[Yt-dev] Parallelism

Fri Aug 20 14:01:23 PDT 2010

Hi Stephen,

> >As you know (since we discussed it off-list), I'm the reason for this
> being
> >mentioned to you.  I had some pretty horrible problems with the various
> >incarnations of HOP in yt being excruciatingly slow and consuming huge
> amounts
> >of memory for a 1024^3 unigrid dataset, to the point where my grad student
> and I
> >
> >ended up just using P-GroupFinder, the standalone halo finder that comes
> with
> >week-of-code enzo.  Note that when I say "excruciatingly slow" and
> "consuming
> >huge amounts of memory", I mean that when we used 256 nodes on Ranger,
> with 2
> >cores/node (so 512 cores total) for the 1024^3 dataset, it still ran
> Ranger out
> >of memory, or, alternately, didn't finish in 24 hours.
>
> A few notes in response:
>
> - Recently I ran a 2048^3 dataset on 264 cores that took about 2 hours
> which
> averaged about 8.5GB per task with a peak task of 10 GB. Your job is 1/8
> the
> size and should have run, and I don't know why it didn't.
>

On Ranger, Kraken, or another machine?   Regardless, that's far, far less
time than it took us to NOT find halos on our dataset.  I'd be happy to
point you towards this dataset, if you'd like (I may have already done this
in an off-list email), so you can try it yourself.  I'd be VERY curious to
see if you encounter similar problems to us on Ranger and/or Kraken for our
1024^3 dataset.

> - If I wasn't trying to graduate I would have had more time to assist when
> your
> student (Brian) asked me for help. I'm sorry so much of your time was
> wasted.
>

It's more human time than computer time, at this point - we spent a big
chunk of the summer simply trying to find the halos in a box, which was
meant to be step 1 of the project.  Very frustrating for a new grad student.

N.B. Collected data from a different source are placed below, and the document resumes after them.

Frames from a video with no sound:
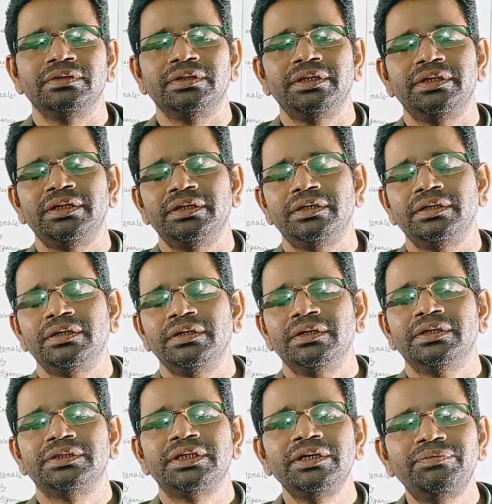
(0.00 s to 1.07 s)
in a
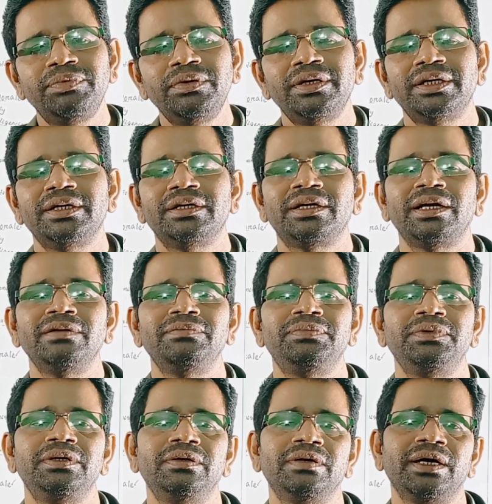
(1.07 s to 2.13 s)
stipulated time
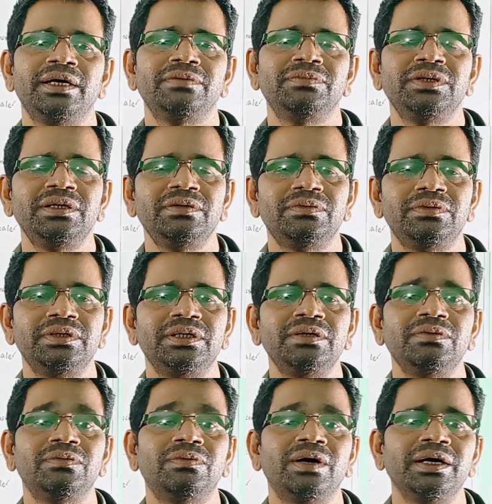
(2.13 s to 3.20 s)
period, I mean
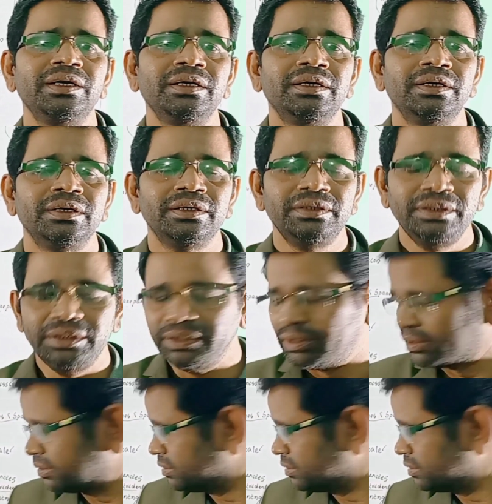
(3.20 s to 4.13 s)
within 1 year.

> - My tool as a public tool is not any good unless other people can use it
> too.
> Clearly I need to do some work on that.
>
> - It *does* use much more memory than it needs to, you are right. I know
> where
> the problems are, and whoo-boy they are there, but they are not easy to
> fix.
>
> - Speed could be better, but some of this has to do with how HOP itself
> works.
> For example, it needs to run the kD tree twice, unlike FOF which needs to
> only
> once. The final group building step is a "global" operation, so that's slow
> as
> well. On 128^3 particles, (normal) HOP takes about 75 seconds, and FOF
> about 25.
> The C HOP and FOF in yt both use the same kD tree, same data I/O methods,
> so
> that's a fair ratio of the increased workload.
>

This is interesting, and puzzling. We have a 256^3 version of the simulation
that I was talking about earlier, and saw numbers that would be comparable
to those you mention above.  Scaled up to a much larger calculation,
however, it took way longer than one might think based on a
back-of-the-envelope estimate.  Again, I really do think that, once you
finish your thesis, it'd potentially be very useful for you to take a look
at our dataset. It may simply be that our very small box is pathological in
some way compared to the simulations you've been testing on.

--Brian
-------------- next part --------------
An HTML attachment was scrubbed...
URL: <http://lists.spacepope.org/pipermail/yt-dev-spacepope.org/attachments/20100820/9aea16ea/attachment.htm>